- _Assignment_
Pictures appear in the records below; write out everything else exactly.

Data under study START

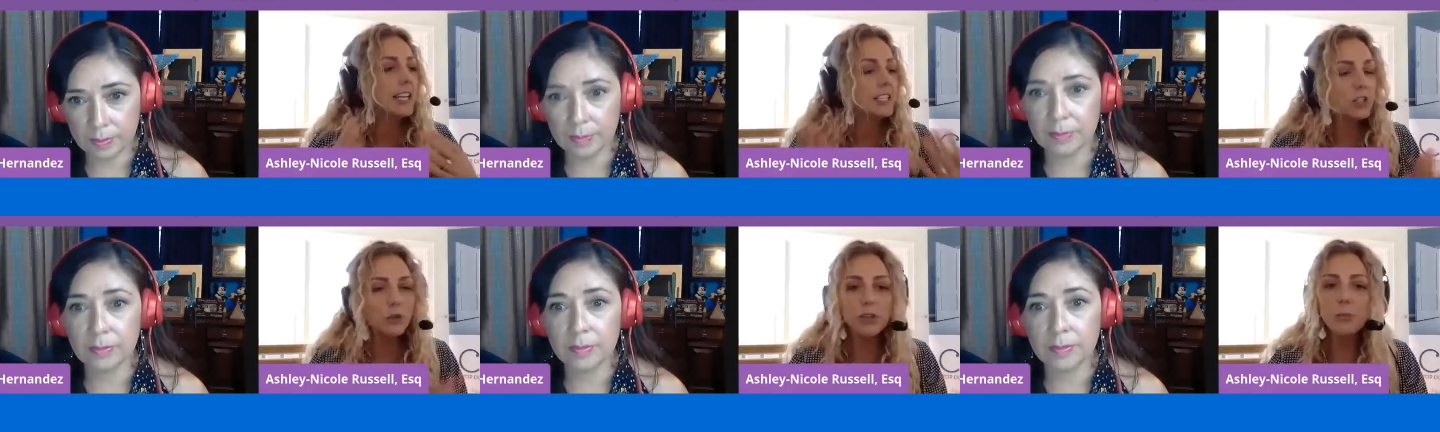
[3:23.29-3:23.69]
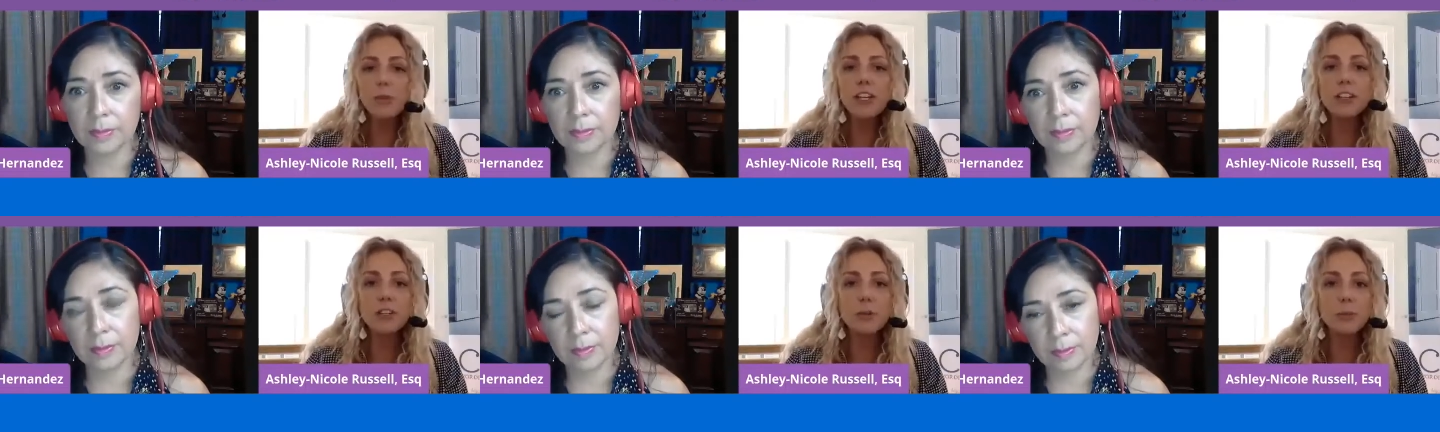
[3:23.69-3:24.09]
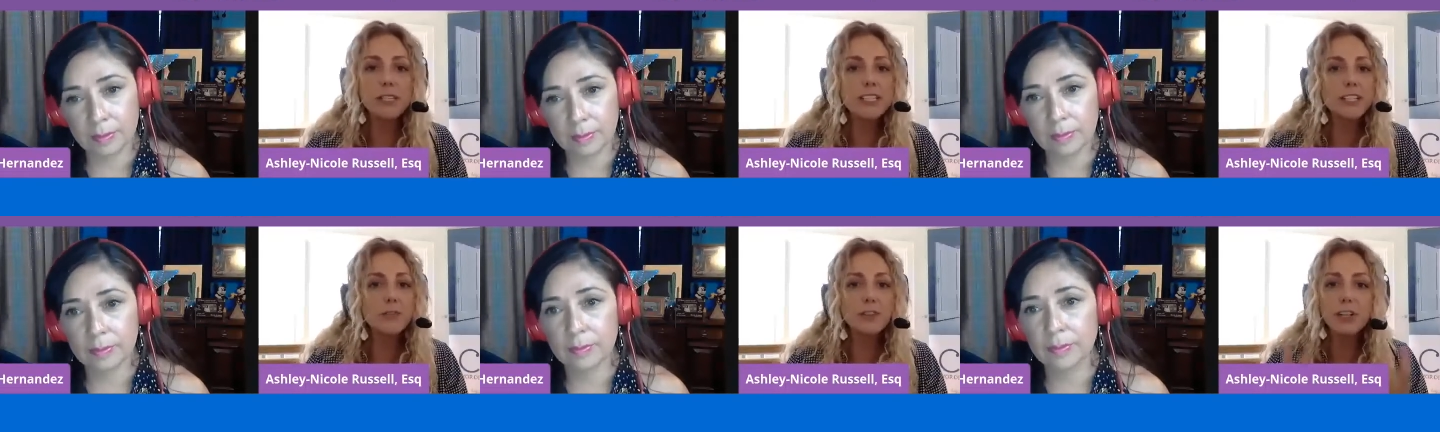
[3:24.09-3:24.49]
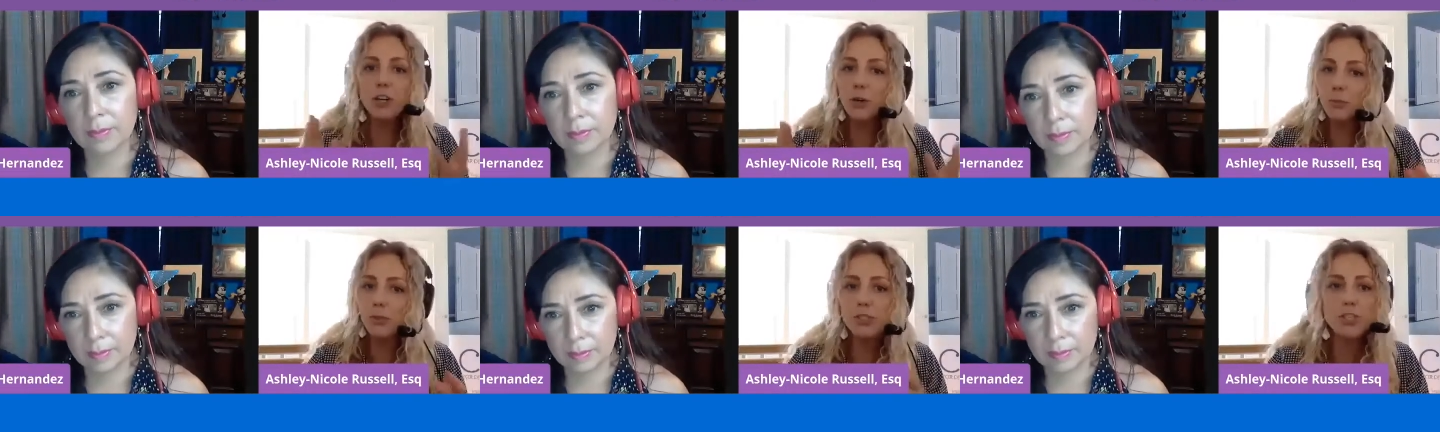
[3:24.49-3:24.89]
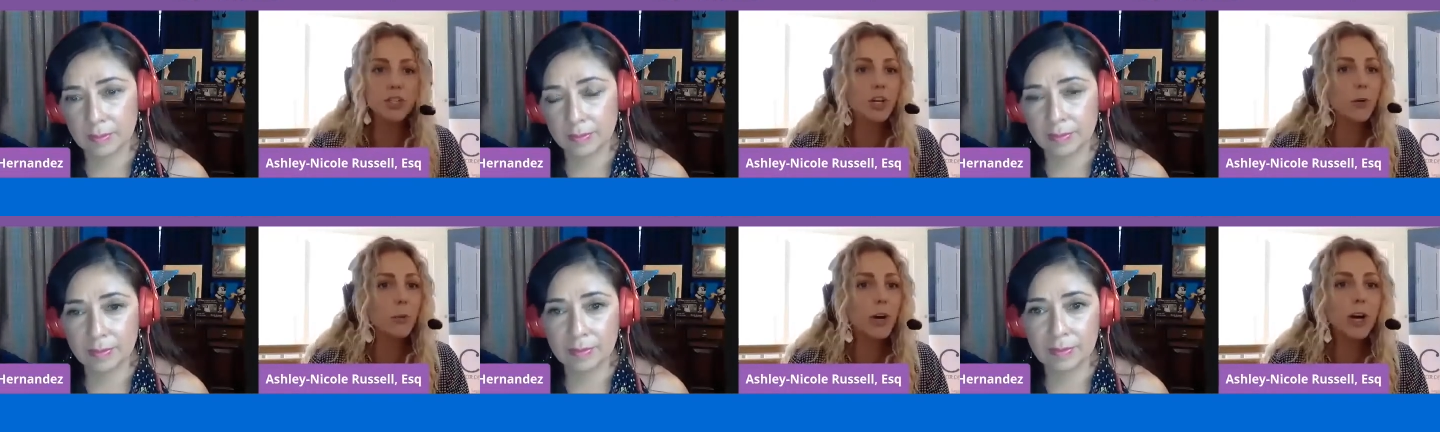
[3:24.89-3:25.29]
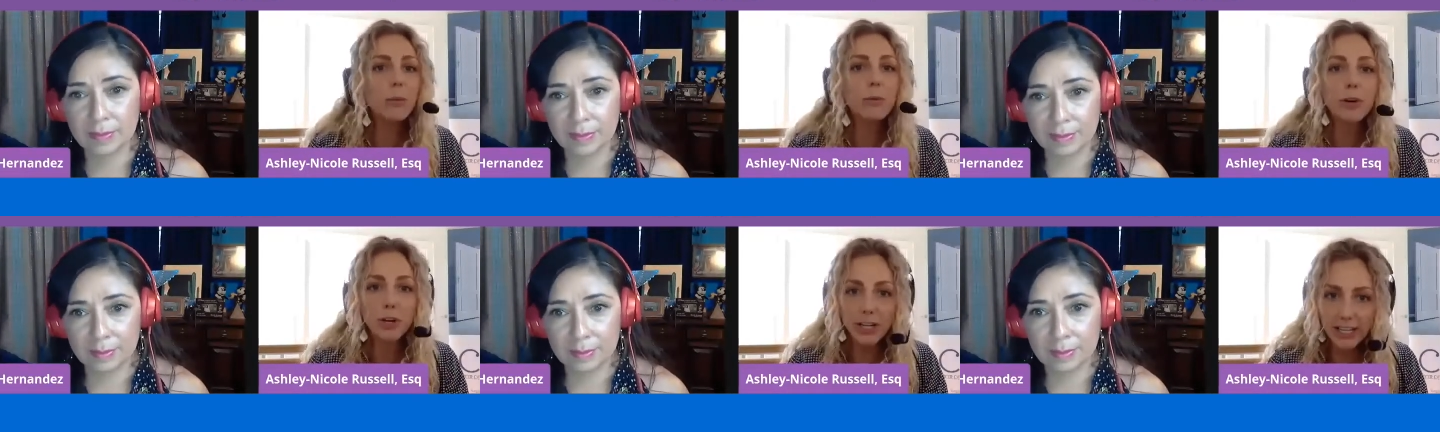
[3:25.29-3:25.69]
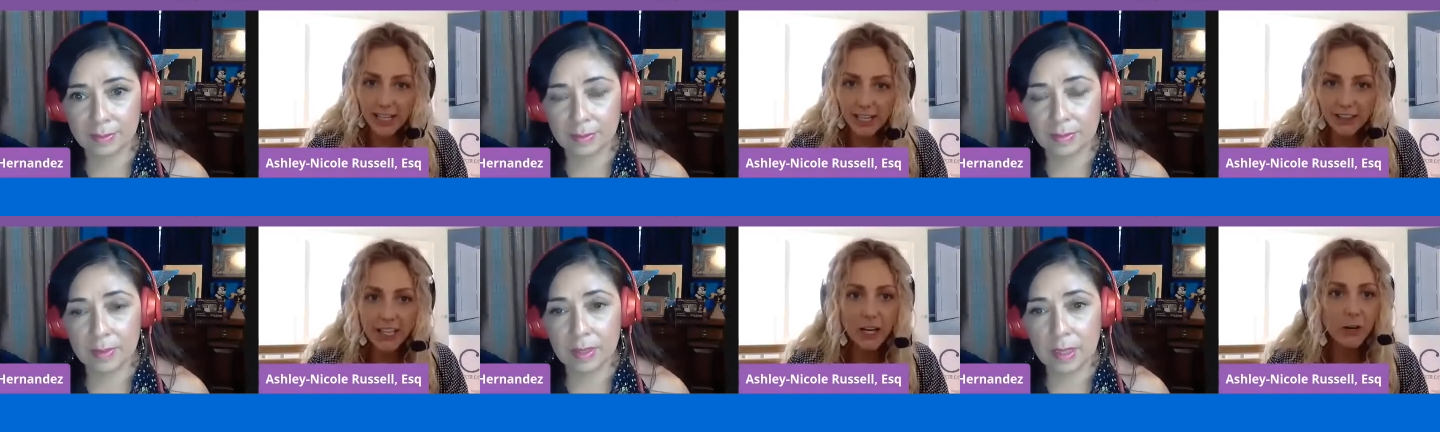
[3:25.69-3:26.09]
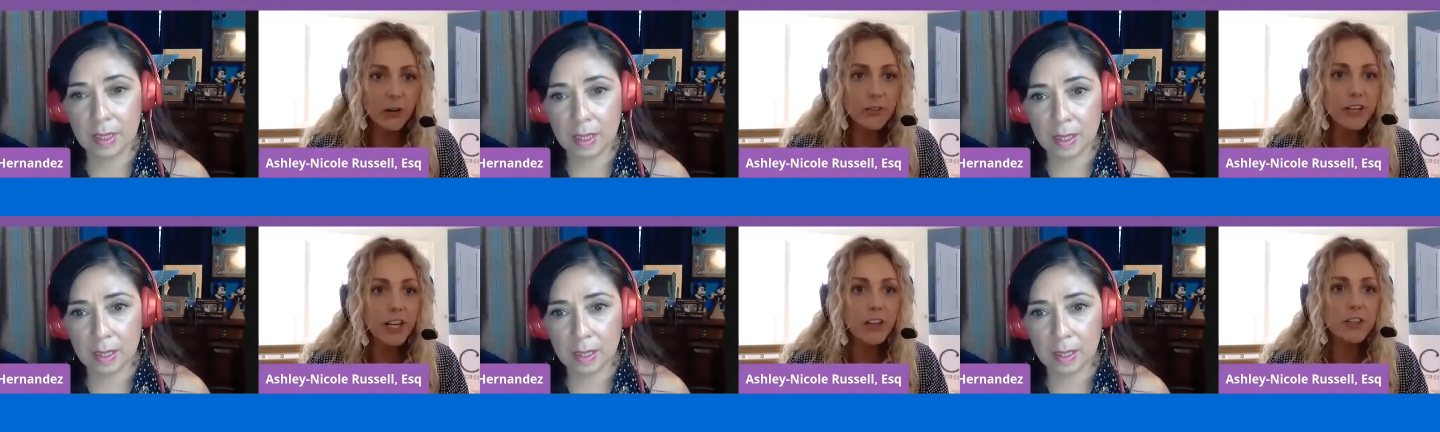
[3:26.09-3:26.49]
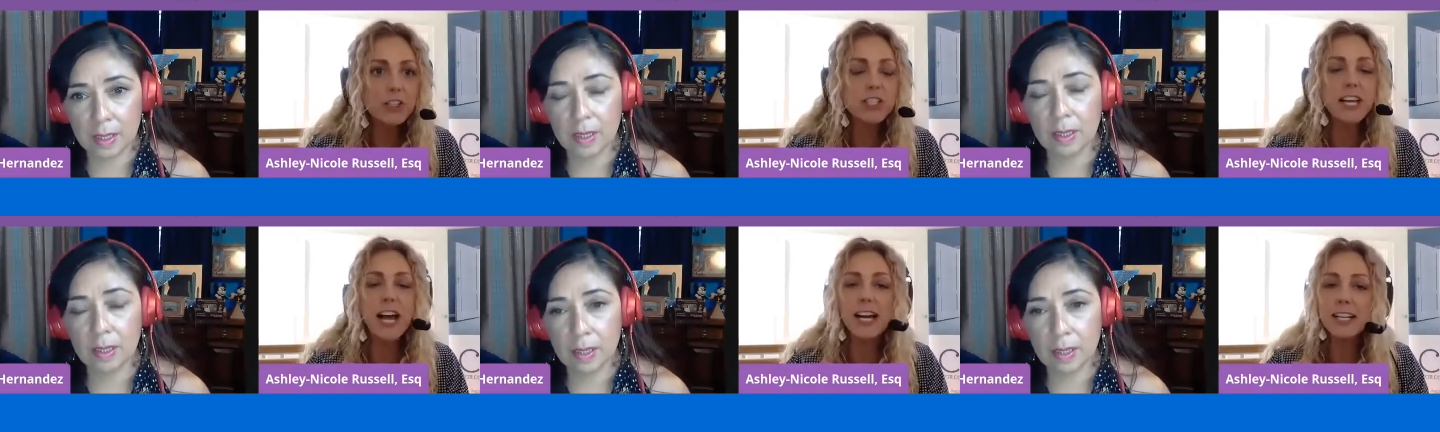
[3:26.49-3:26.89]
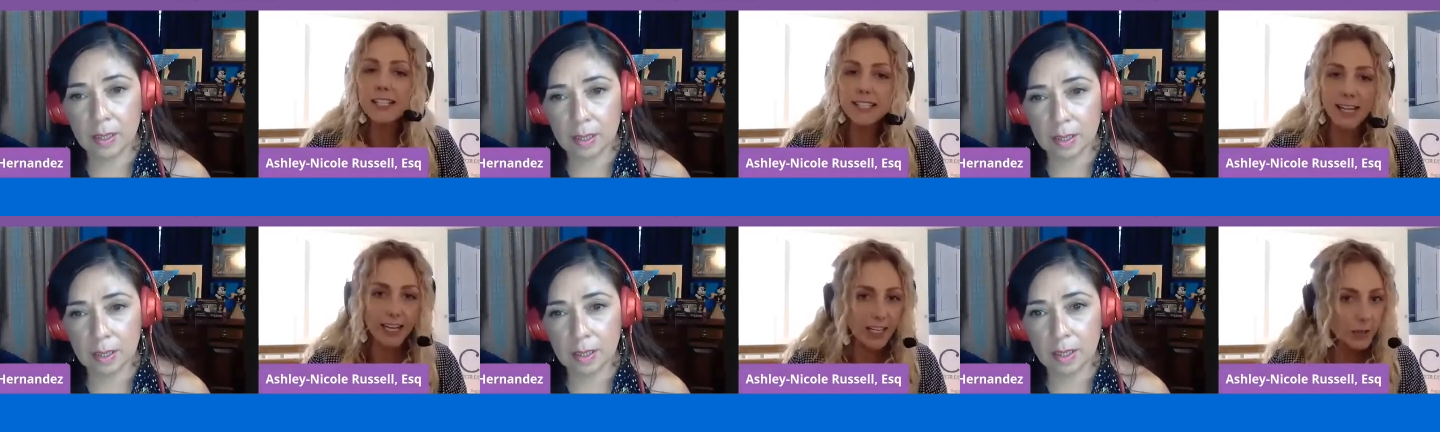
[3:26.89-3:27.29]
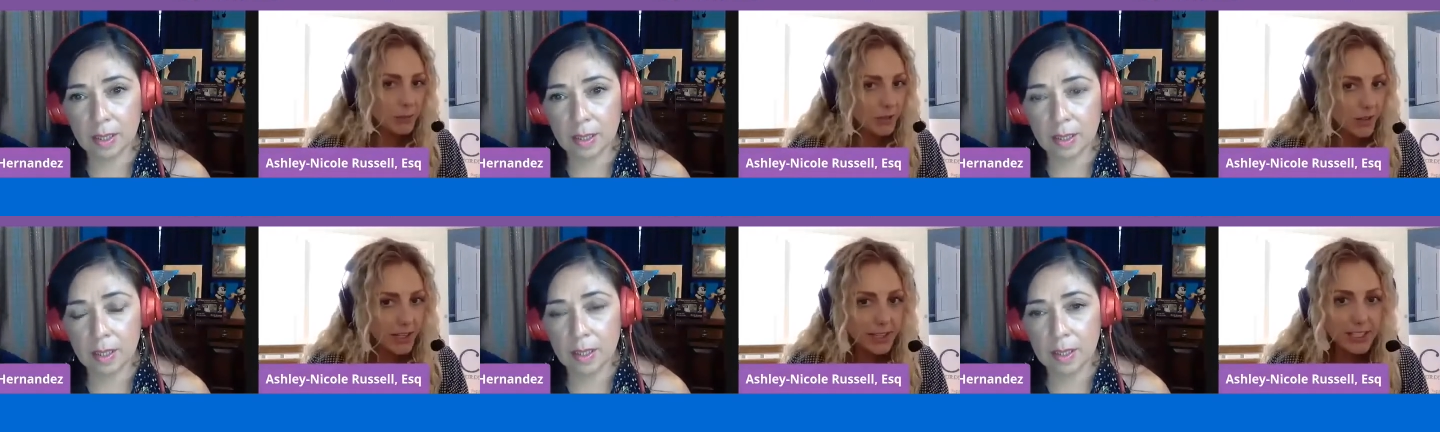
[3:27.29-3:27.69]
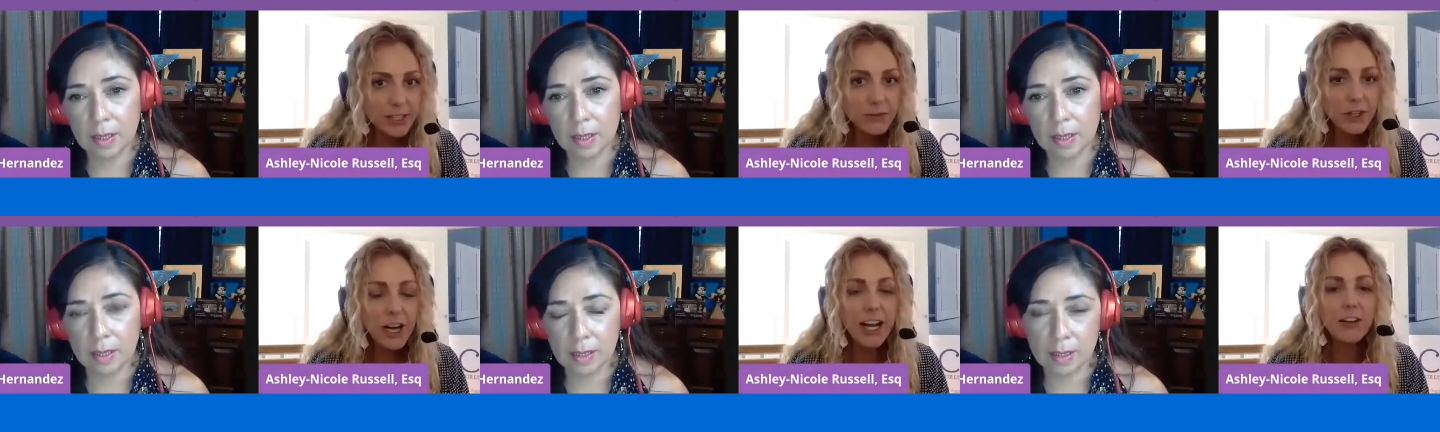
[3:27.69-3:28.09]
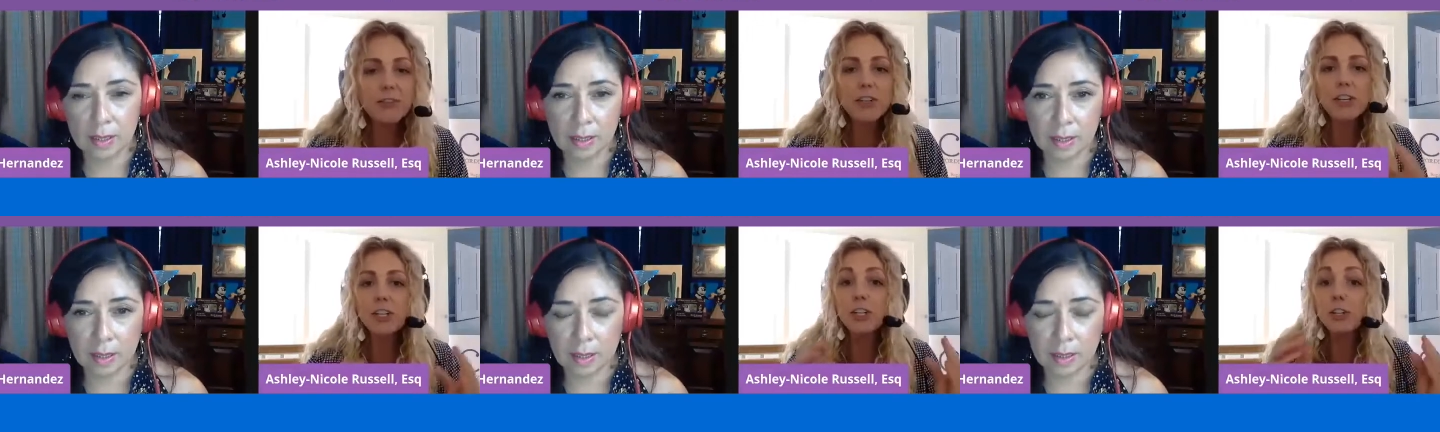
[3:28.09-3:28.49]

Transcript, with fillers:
Speaker 1: It's going to be a little bit difficult, but you know what? We're going to get there on the other side. It's not going to be like this forever.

Data under study END

- _Completed task_
[3:23.29-3:23.69]
[3:23.69-3:24.09]
[3:24.09-3:24.49]
[3:24.49-3:24.89]
[3:24.89-3:25.29]
[3:25.29-3:25.69]
[3:25.69-3:26.09]
[3:26.09-3:26.49]
[3:26.49-3:26.89]
[3:26.89-3:27.29]
[3:27.29-3:27.69]
[3:27.69-3:28.09]
[3:28.09-3:28.49]

Transcript, with fillers:
Speaker 1: It's going to be a little bit difficult, but you know what? We're going to get there on the other side. It's not going to be like this forever.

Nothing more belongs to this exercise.